**Prompt**: Output a character-exact copy of the data, images removed.

**Exercise inputs**:

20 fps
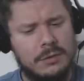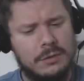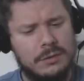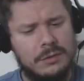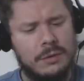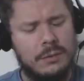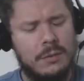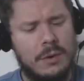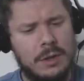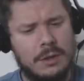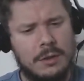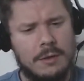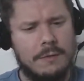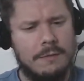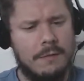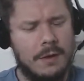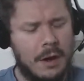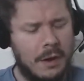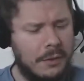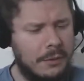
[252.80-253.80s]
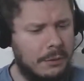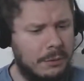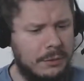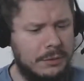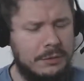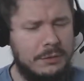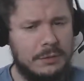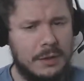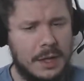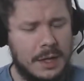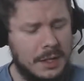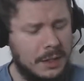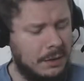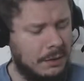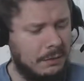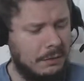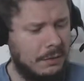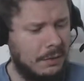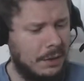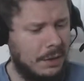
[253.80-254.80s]
to what the Father is saying.
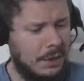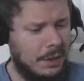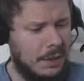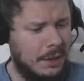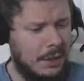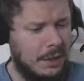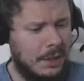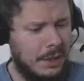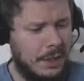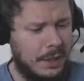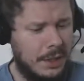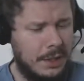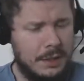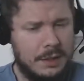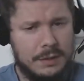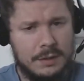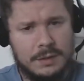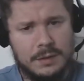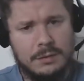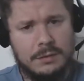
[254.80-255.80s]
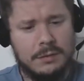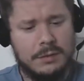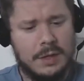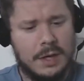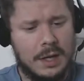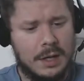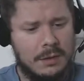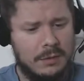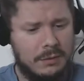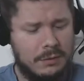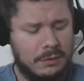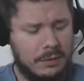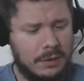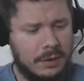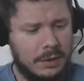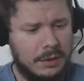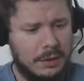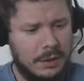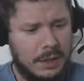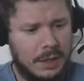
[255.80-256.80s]
And in this case,
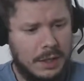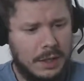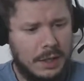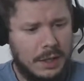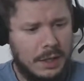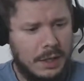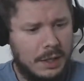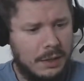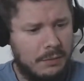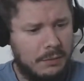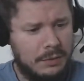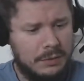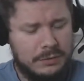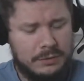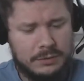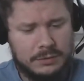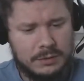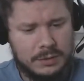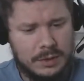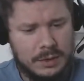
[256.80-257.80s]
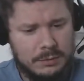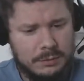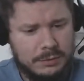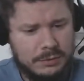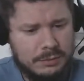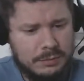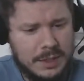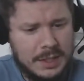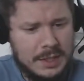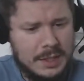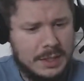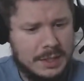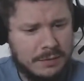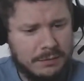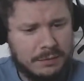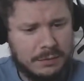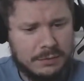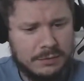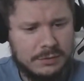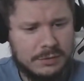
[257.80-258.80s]
it was many
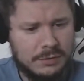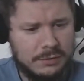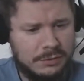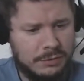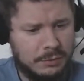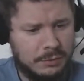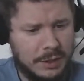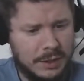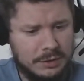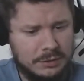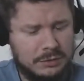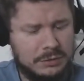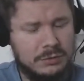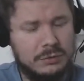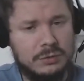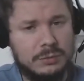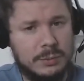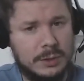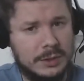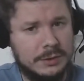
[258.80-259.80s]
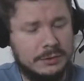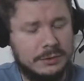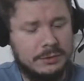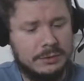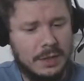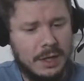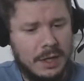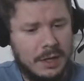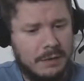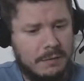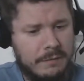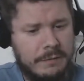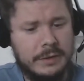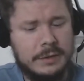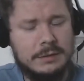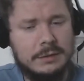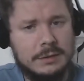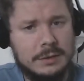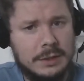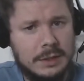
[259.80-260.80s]
different situations. Was
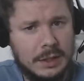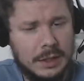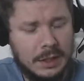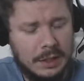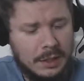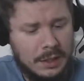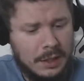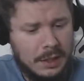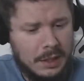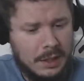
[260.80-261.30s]
fixing a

**Your response**:
20 fps
[252.80-253.80s]
[253.80-254.80s]
to what the Father is saying.
[254.80-255.80s]
[255.80-256.80s]
And in this case,
[256.80-257.80s]
[257.80-258.80s]
it was many
[258.80-259.80s]
[259.80-260.80s]
different situations. Was
[260.80-261.30s]
fixing a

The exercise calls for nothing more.